> _Data for this exercise_
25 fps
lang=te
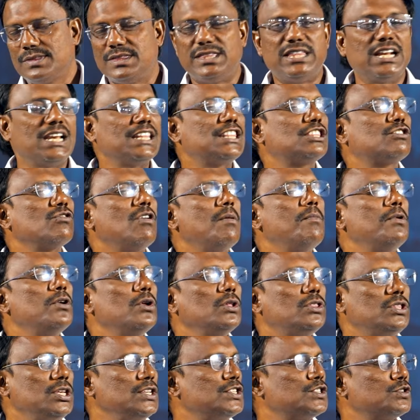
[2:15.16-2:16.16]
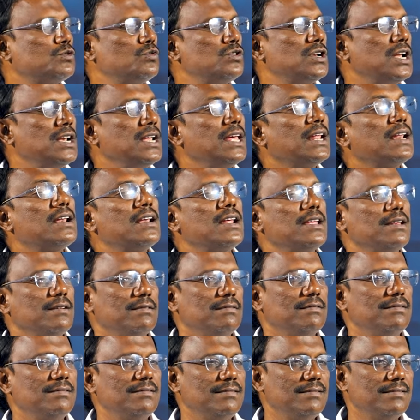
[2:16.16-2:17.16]
త్రిత్వములో తీసుకున్న
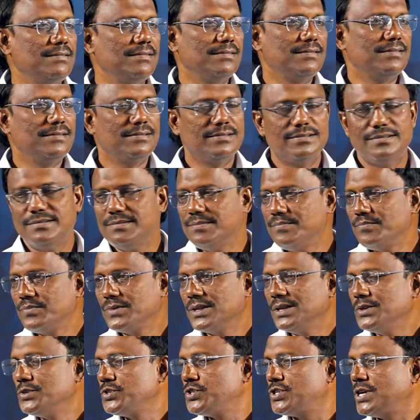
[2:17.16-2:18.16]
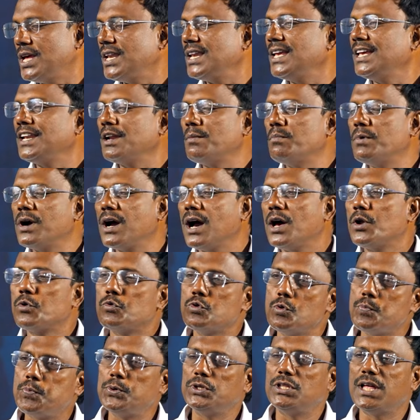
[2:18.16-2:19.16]
నిర్ణయం శరీరముగా
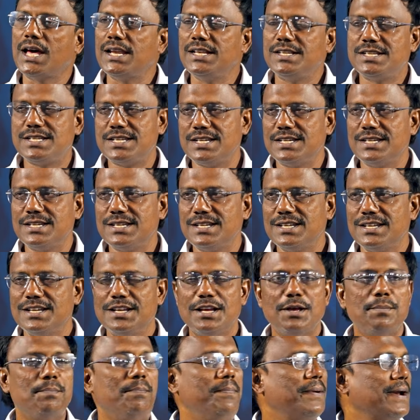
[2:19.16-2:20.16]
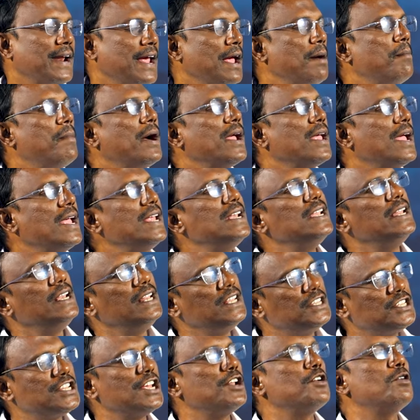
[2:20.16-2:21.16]
రూపు దాల్చి ప్రేమయై
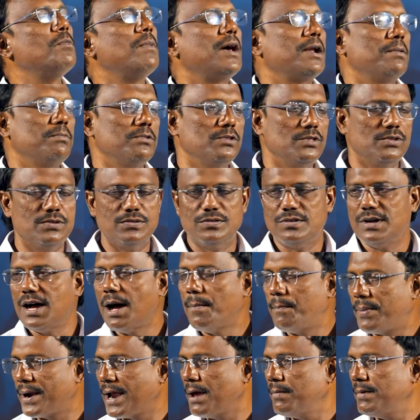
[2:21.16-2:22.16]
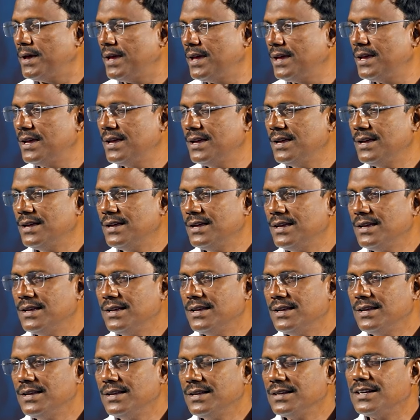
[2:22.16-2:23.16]
నిలిచేనో మన ముందు ఆ ప్రేమే
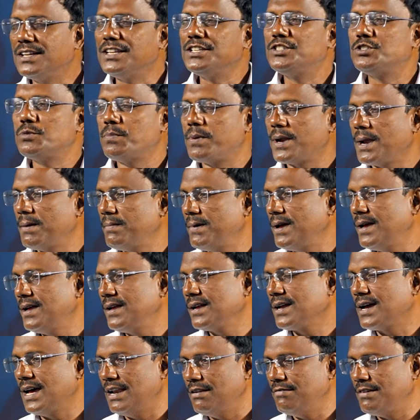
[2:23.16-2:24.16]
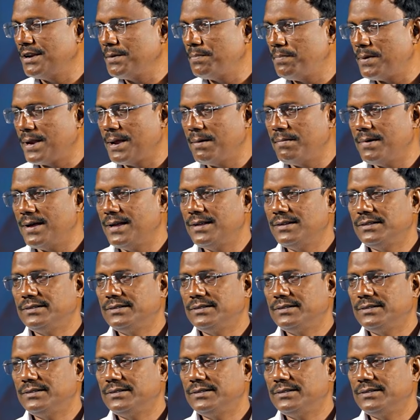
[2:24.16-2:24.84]
క్రీస్తు ప్రేమ కల్వరి ప్రేమ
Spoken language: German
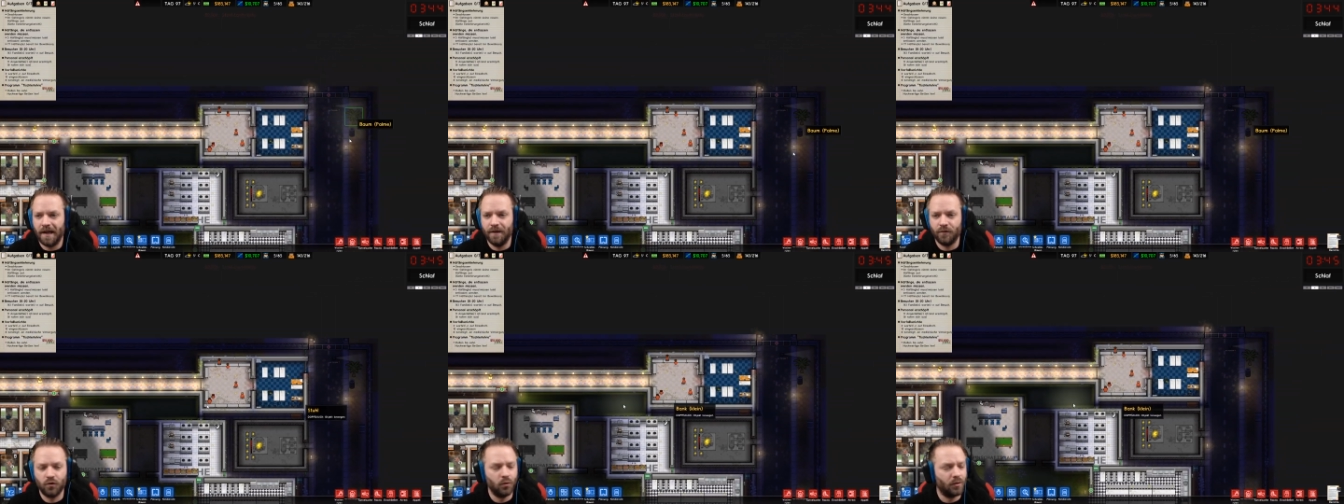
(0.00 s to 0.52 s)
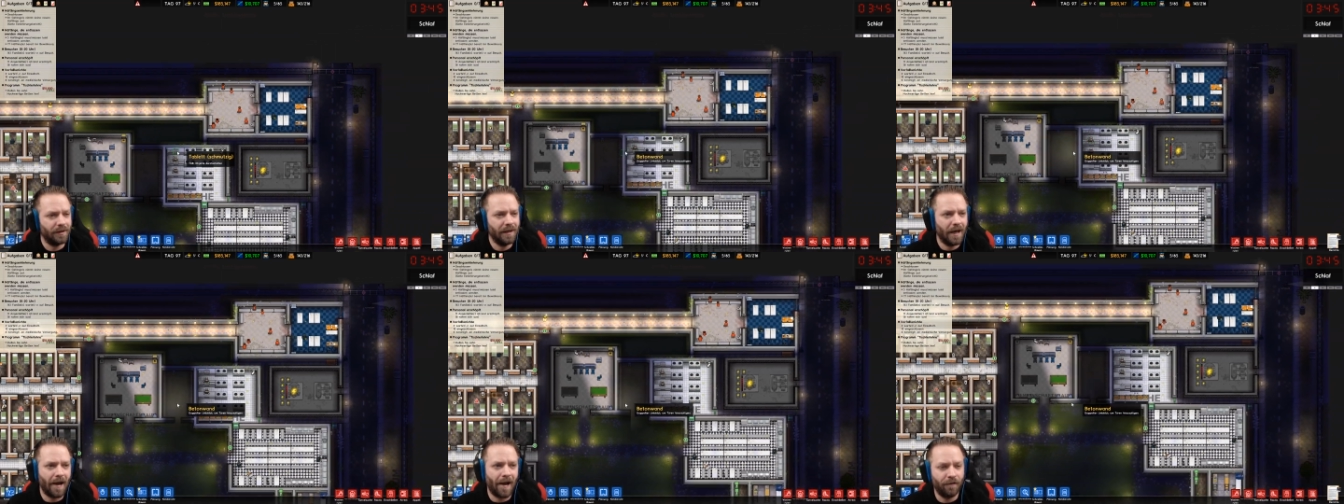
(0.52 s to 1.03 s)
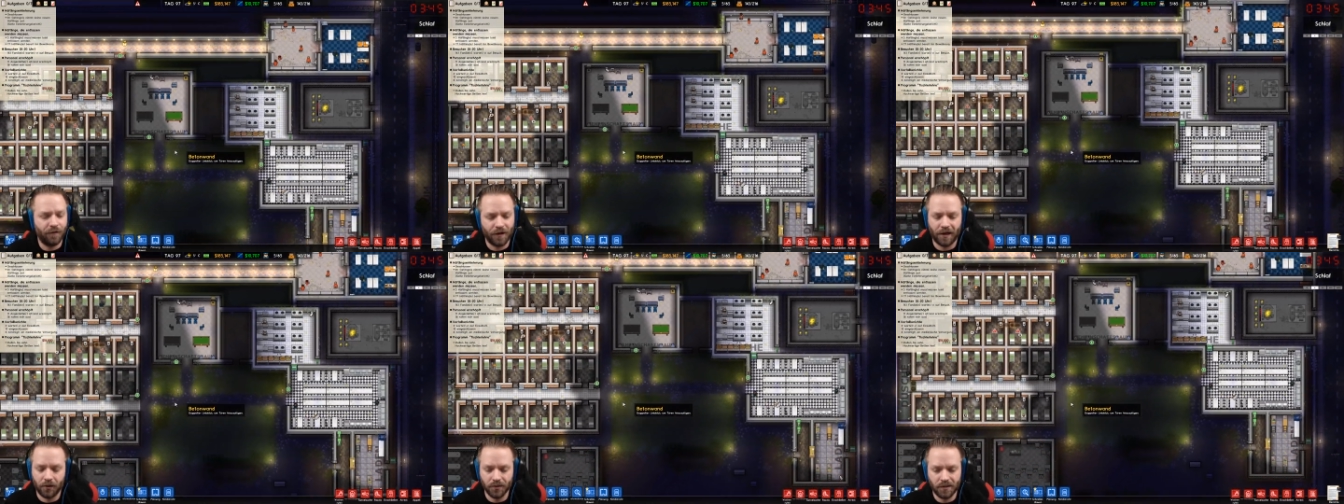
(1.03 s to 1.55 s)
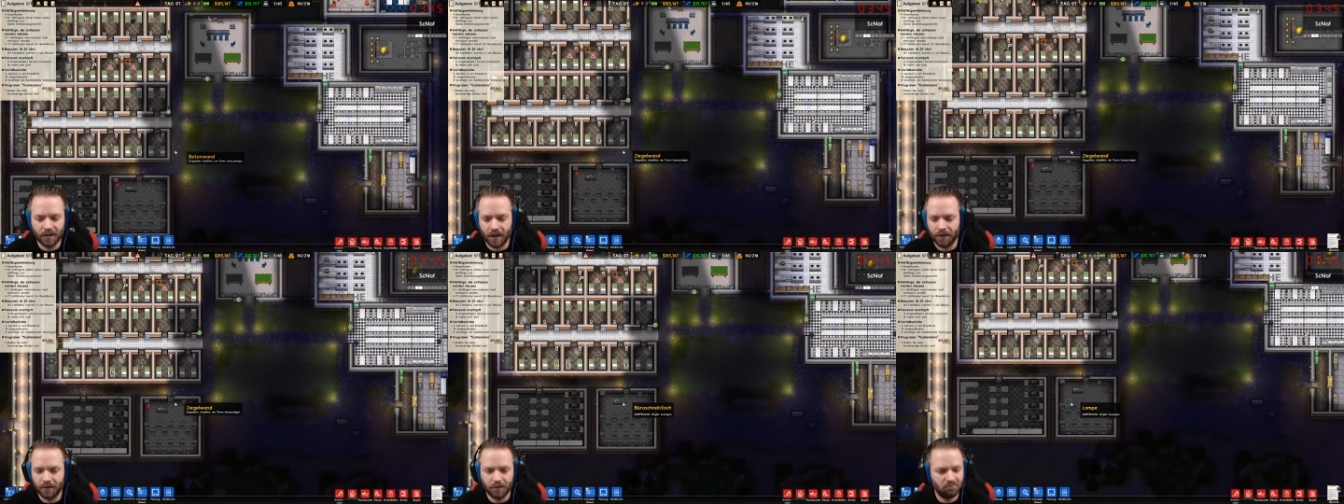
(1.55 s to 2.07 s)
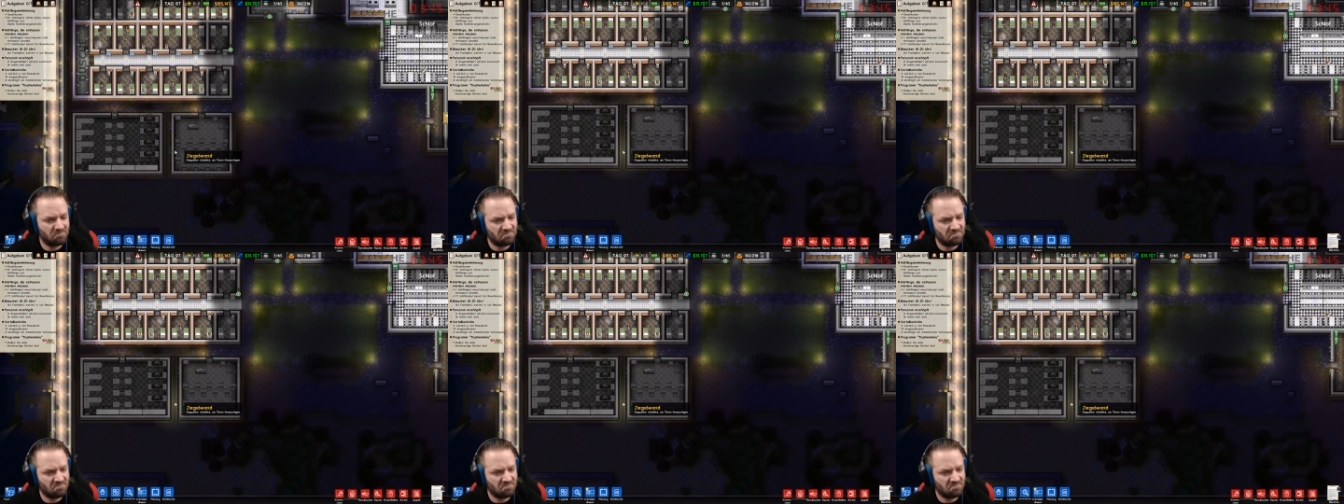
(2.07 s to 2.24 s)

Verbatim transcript: Elf Stück. Einfach rausgerannt.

> _What to do_
Beginning with the line that contains "[2:21.16-2:22.16]" and ending with the last line of the entries above, repeat each line exactly, but not the pictures.

> _Solution_
[2:21.16-2:22.16]
[2:22.16-2:23.16]
నిలిచేనో మన ముందు ఆ ప్రేమే
[2:23.16-2:24.16]
[2:24.16-2:24.84]
క్రీస్తు ప్రేమ కల్వరి ప్రేమ
Spoken language: German
(0.00 s to 0.52 s)
(0.52 s to 1.03 s)
(1.03 s to 1.55 s)
(1.55 s to 2.07 s)
(2.07 s to 2.24 s)

Verbatim transcript: Elf Stück. Einfach rausgerannt.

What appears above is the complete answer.